Exercise materials |
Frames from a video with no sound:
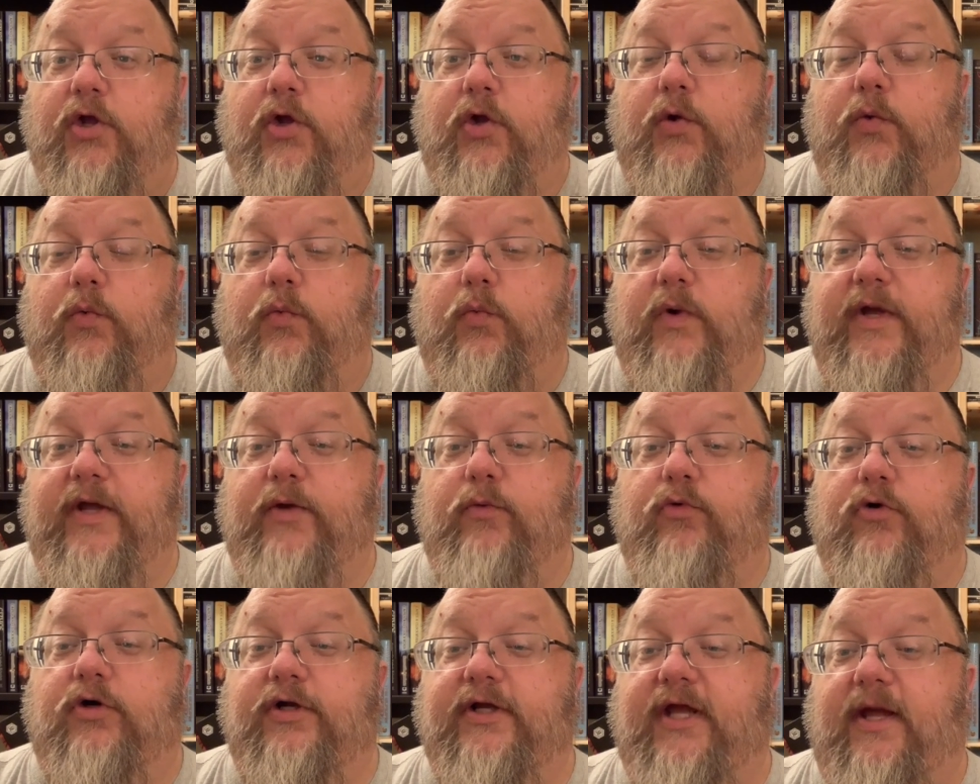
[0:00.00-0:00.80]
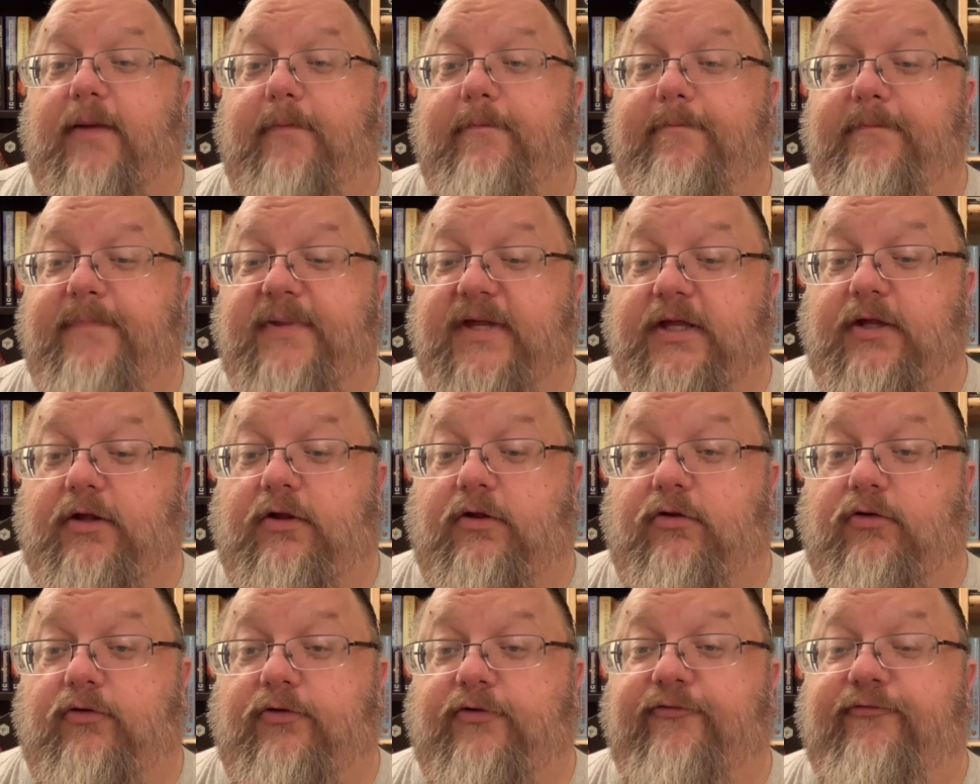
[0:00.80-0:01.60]
We will get
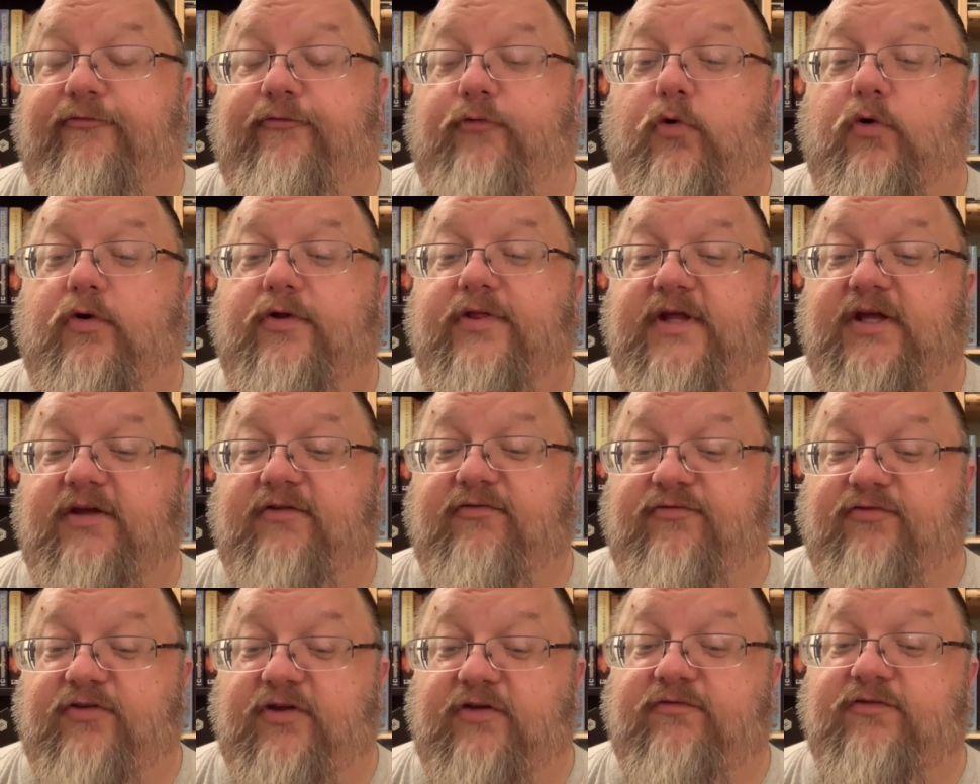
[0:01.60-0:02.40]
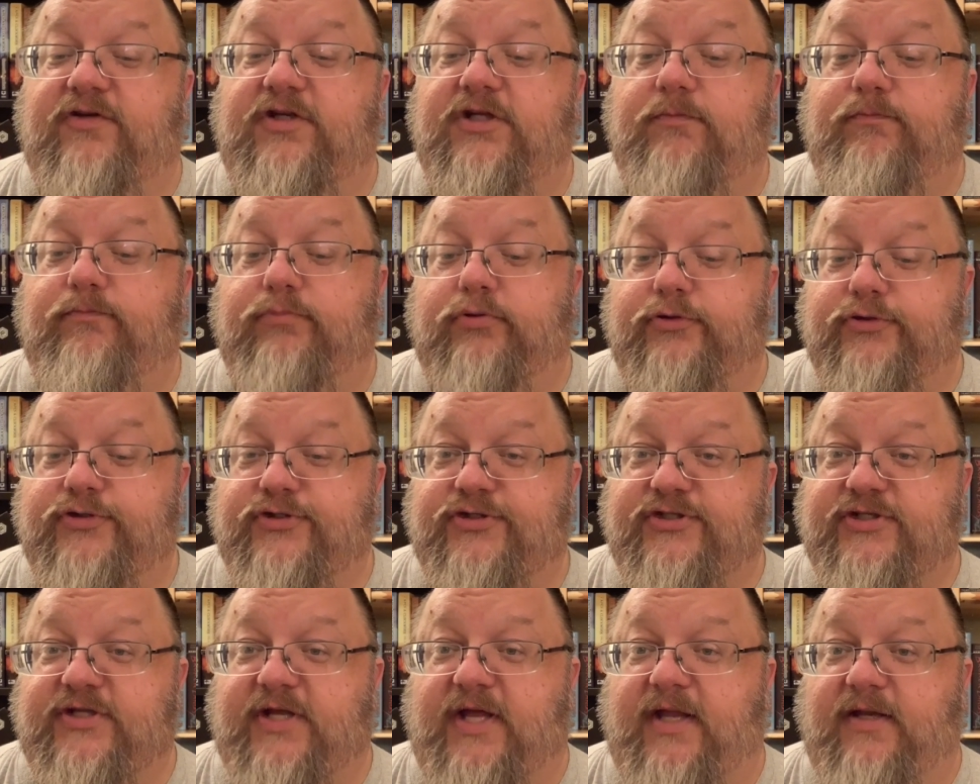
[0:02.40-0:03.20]
billed for the
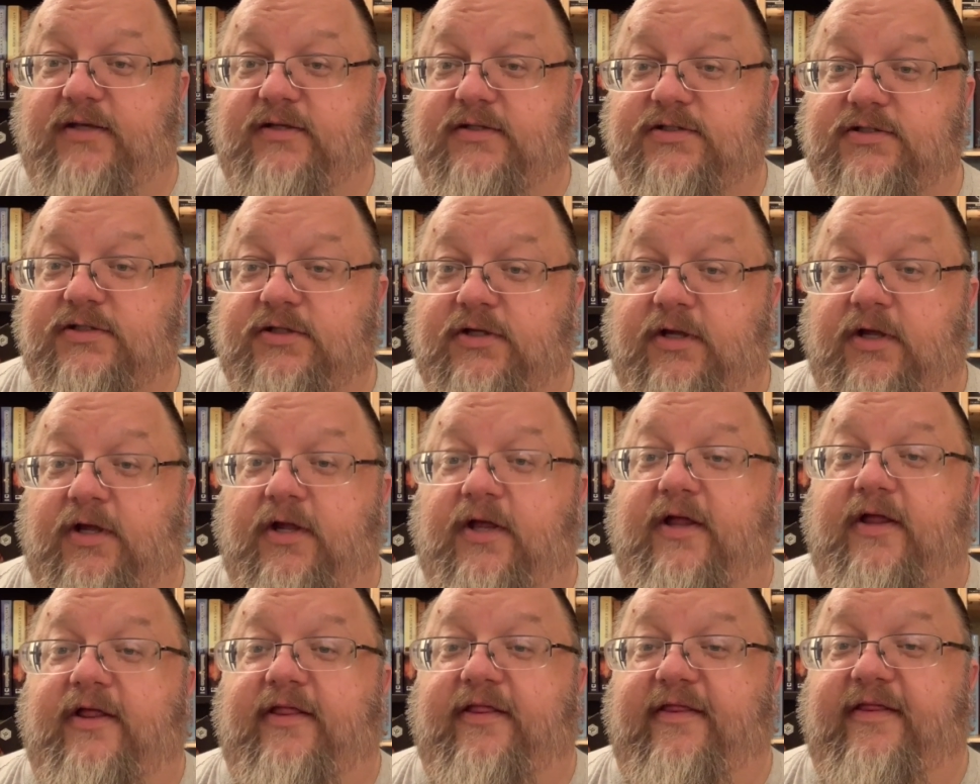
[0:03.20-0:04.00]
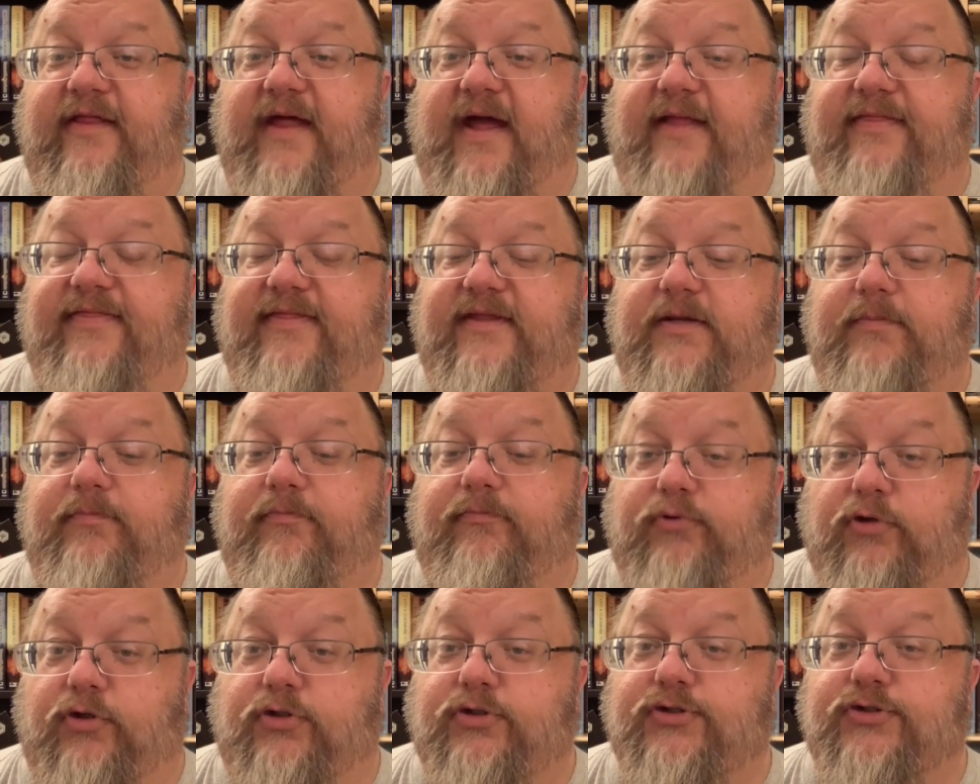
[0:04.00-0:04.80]
50% that the
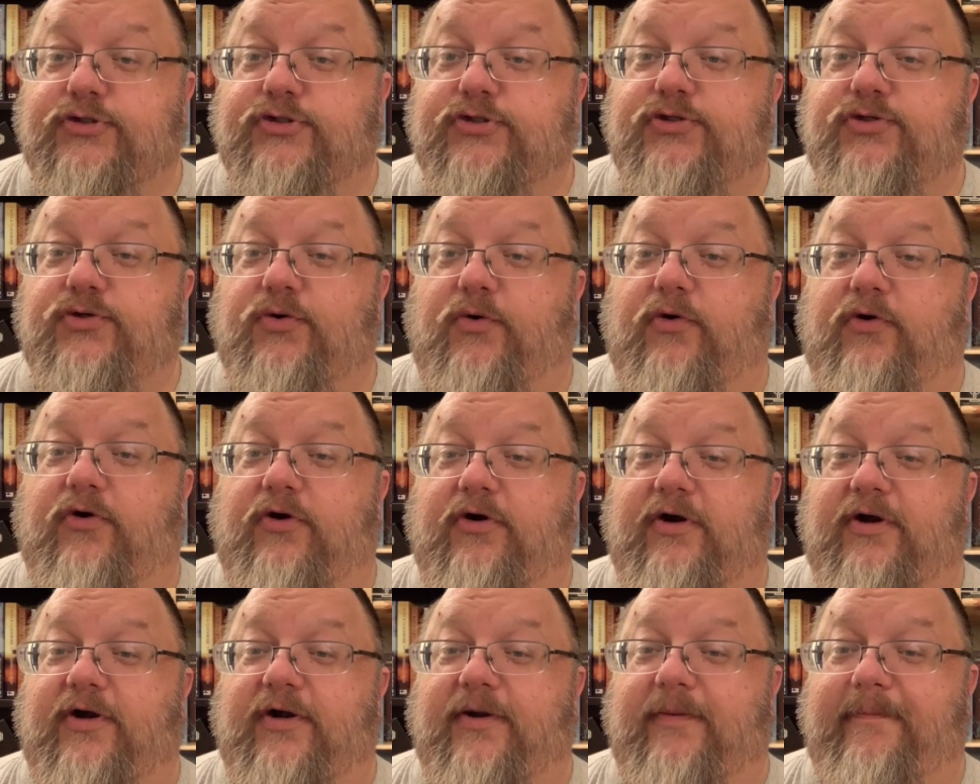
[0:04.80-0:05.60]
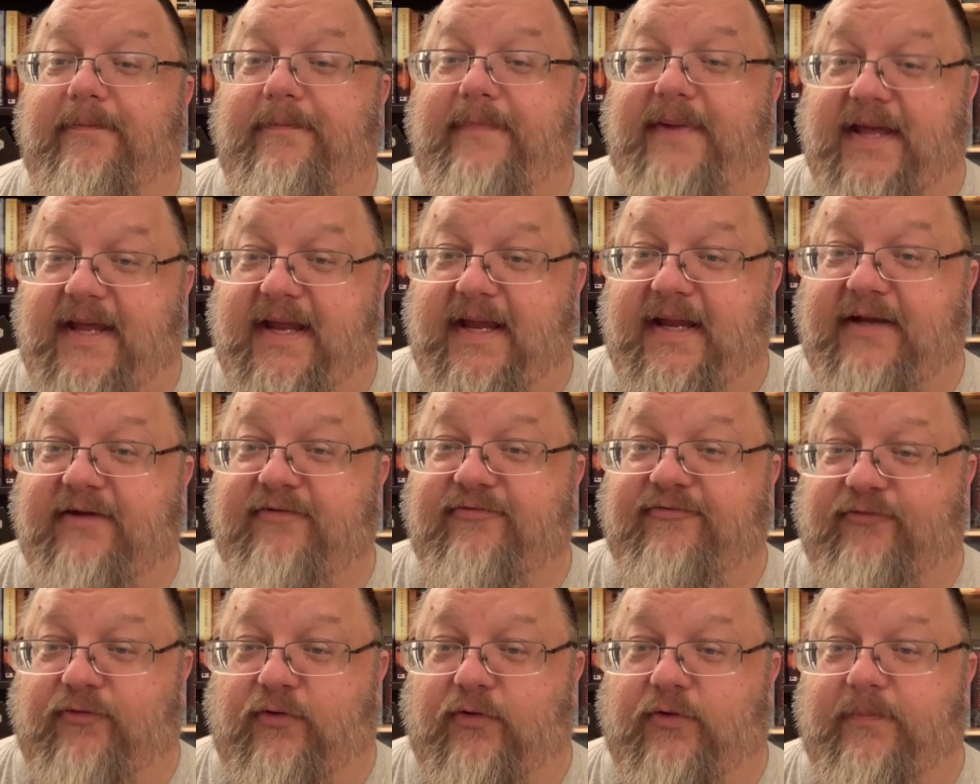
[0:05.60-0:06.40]
bookstore paid
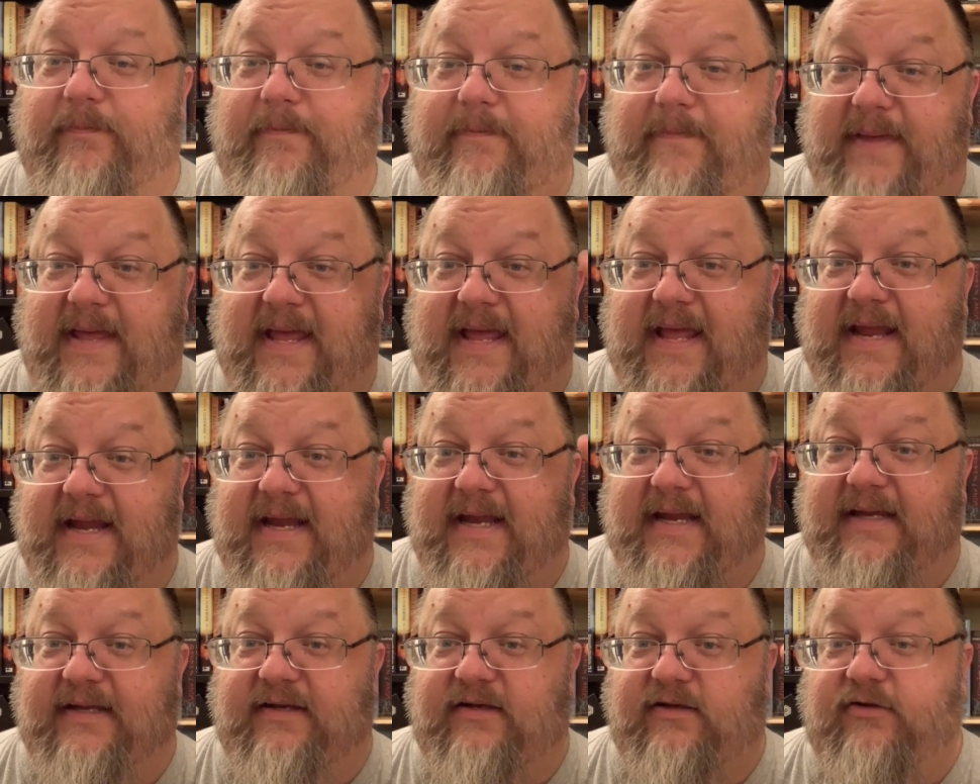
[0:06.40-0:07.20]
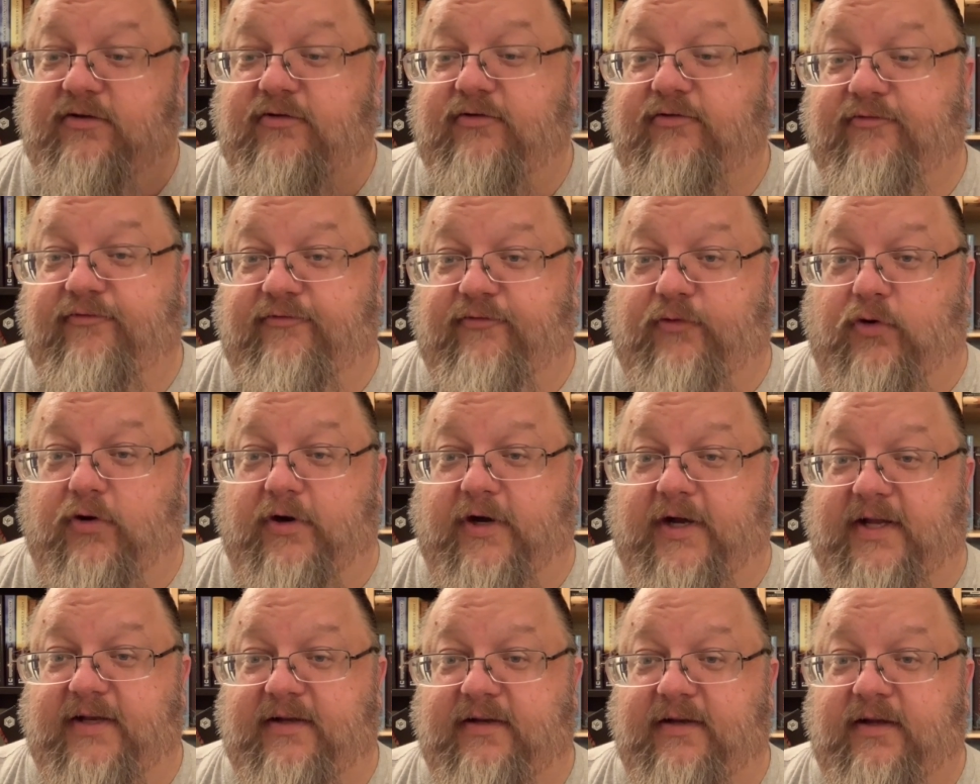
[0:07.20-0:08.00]
for
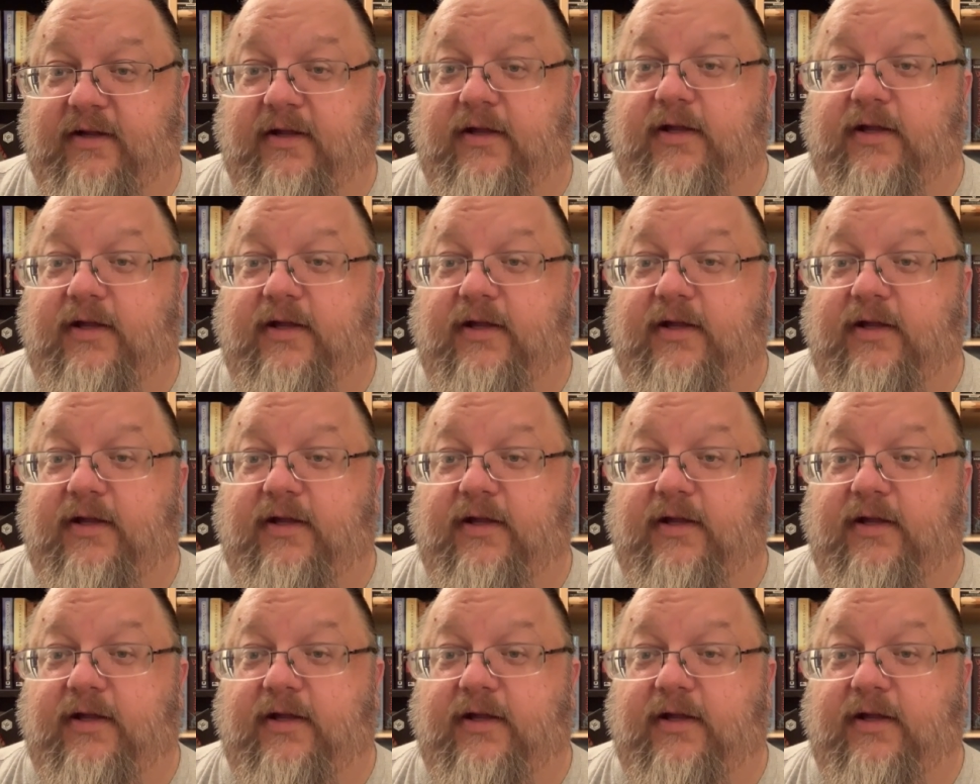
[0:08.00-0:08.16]
it,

Task directions | Everything in the records except the pictures is to be repeated exactly.

Written solution |
Frames from a video with no sound:
[0:00.00-0:00.80]
[0:00.80-0:01.60]
We will get
[0:01.60-0:02.40]
[0:02.40-0:03.20]
billed for the
[0:03.20-0:04.00]
[0:04.00-0:04.80]
50% that the
[0:04.80-0:05.60]
[0:05.60-0:06.40]
bookstore paid
[0:06.40-0:07.20]
[0:07.20-0:08.00]
for
[0:08.00-0:08.16]
it,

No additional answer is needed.